● ASSIGNMENT:
When you reproduce these records, keep every word exactly and drop the images.

Start of GIVEN INFORMATION

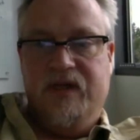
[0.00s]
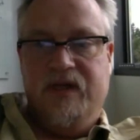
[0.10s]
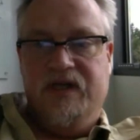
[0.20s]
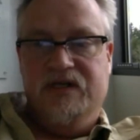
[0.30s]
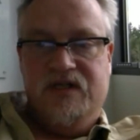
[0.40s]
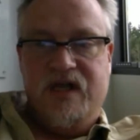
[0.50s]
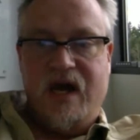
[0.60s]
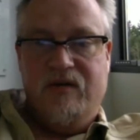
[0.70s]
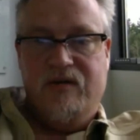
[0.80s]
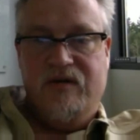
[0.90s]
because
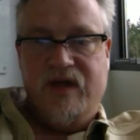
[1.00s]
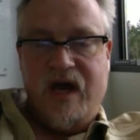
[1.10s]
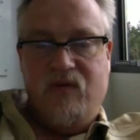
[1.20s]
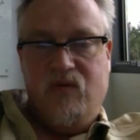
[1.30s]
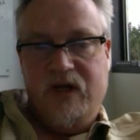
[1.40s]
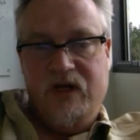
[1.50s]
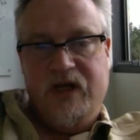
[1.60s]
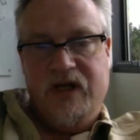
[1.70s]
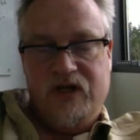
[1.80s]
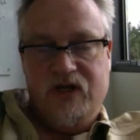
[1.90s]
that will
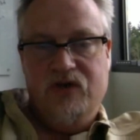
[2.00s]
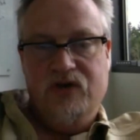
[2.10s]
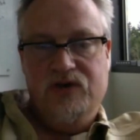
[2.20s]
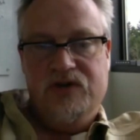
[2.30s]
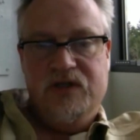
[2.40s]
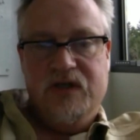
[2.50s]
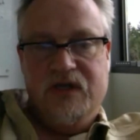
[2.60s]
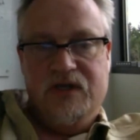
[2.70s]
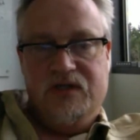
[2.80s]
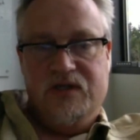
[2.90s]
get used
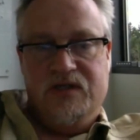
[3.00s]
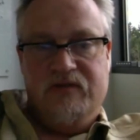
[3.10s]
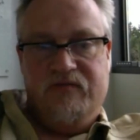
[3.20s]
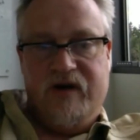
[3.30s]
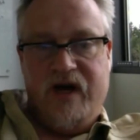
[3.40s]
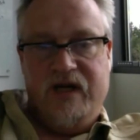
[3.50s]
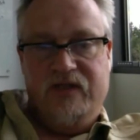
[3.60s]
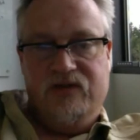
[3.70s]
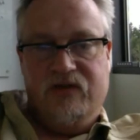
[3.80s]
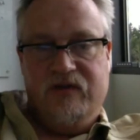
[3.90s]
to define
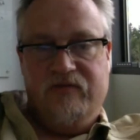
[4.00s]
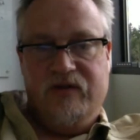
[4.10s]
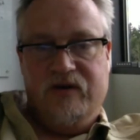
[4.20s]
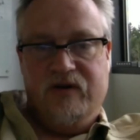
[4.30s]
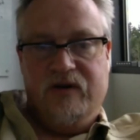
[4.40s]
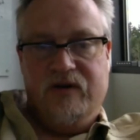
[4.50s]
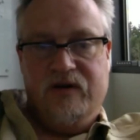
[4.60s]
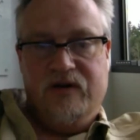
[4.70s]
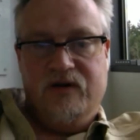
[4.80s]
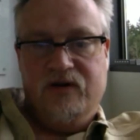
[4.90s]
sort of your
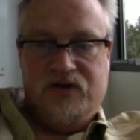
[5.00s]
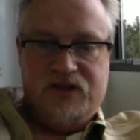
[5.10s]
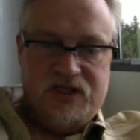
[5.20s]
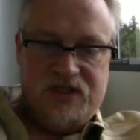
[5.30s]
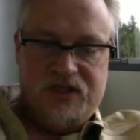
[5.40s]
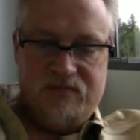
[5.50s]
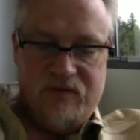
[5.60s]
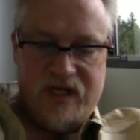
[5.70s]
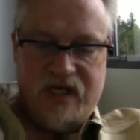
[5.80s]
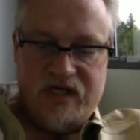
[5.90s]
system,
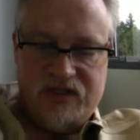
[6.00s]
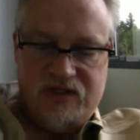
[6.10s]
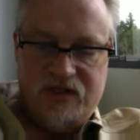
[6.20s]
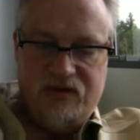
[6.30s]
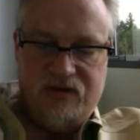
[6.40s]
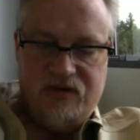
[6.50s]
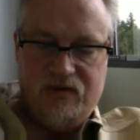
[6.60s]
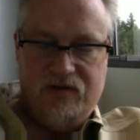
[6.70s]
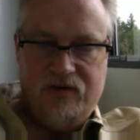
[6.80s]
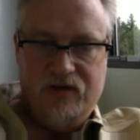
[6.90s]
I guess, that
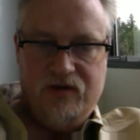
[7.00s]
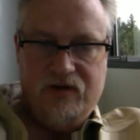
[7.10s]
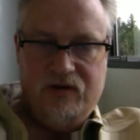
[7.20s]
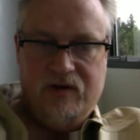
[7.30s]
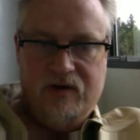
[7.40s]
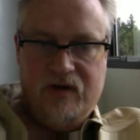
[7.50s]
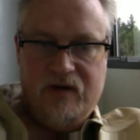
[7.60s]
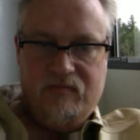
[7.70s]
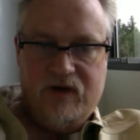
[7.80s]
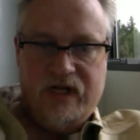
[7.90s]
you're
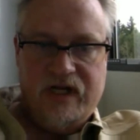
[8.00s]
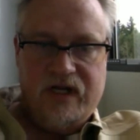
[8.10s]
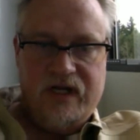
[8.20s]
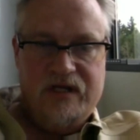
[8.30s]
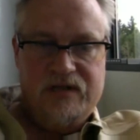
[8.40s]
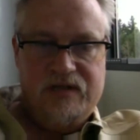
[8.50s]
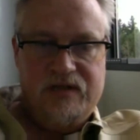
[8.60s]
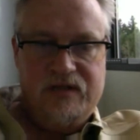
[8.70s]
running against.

End of GIVEN INFORMATION

● EXERCISE RESULT:
[0.00s]
[0.10s]
[0.20s]
[0.30s]
[0.40s]
[0.50s]
[0.60s]
[0.70s]
[0.80s]
[0.90s]
because
[1.00s]
[1.10s]
[1.20s]
[1.30s]
[1.40s]
[1.50s]
[1.60s]
[1.70s]
[1.80s]
[1.90s]
that will
[2.00s]
[2.10s]
[2.20s]
[2.30s]
[2.40s]
[2.50s]
[2.60s]
[2.70s]
[2.80s]
[2.90s]
get used
[3.00s]
[3.10s]
[3.20s]
[3.30s]
[3.40s]
[3.50s]
[3.60s]
[3.70s]
[3.80s]
[3.90s]
to define
[4.00s]
[4.10s]
[4.20s]
[4.30s]
[4.40s]
[4.50s]
[4.60s]
[4.70s]
[4.80s]
[4.90s]
sort of your
[5.00s]
[5.10s]
[5.20s]
[5.30s]
[5.40s]
[5.50s]
[5.60s]
[5.70s]
[5.80s]
[5.90s]
system,
[6.00s]
[6.10s]
[6.20s]
[6.30s]
[6.40s]
[6.50s]
[6.60s]
[6.70s]
[6.80s]
[6.90s]
I guess, that
[7.00s]
[7.10s]
[7.20s]
[7.30s]
[7.40s]
[7.50s]
[7.60s]
[7.70s]
[7.80s]
[7.90s]
you're
[8.00s]
[8.10s]
[8.20s]
[8.30s]
[8.40s]
[8.50s]
[8.60s]
[8.70s]
running against.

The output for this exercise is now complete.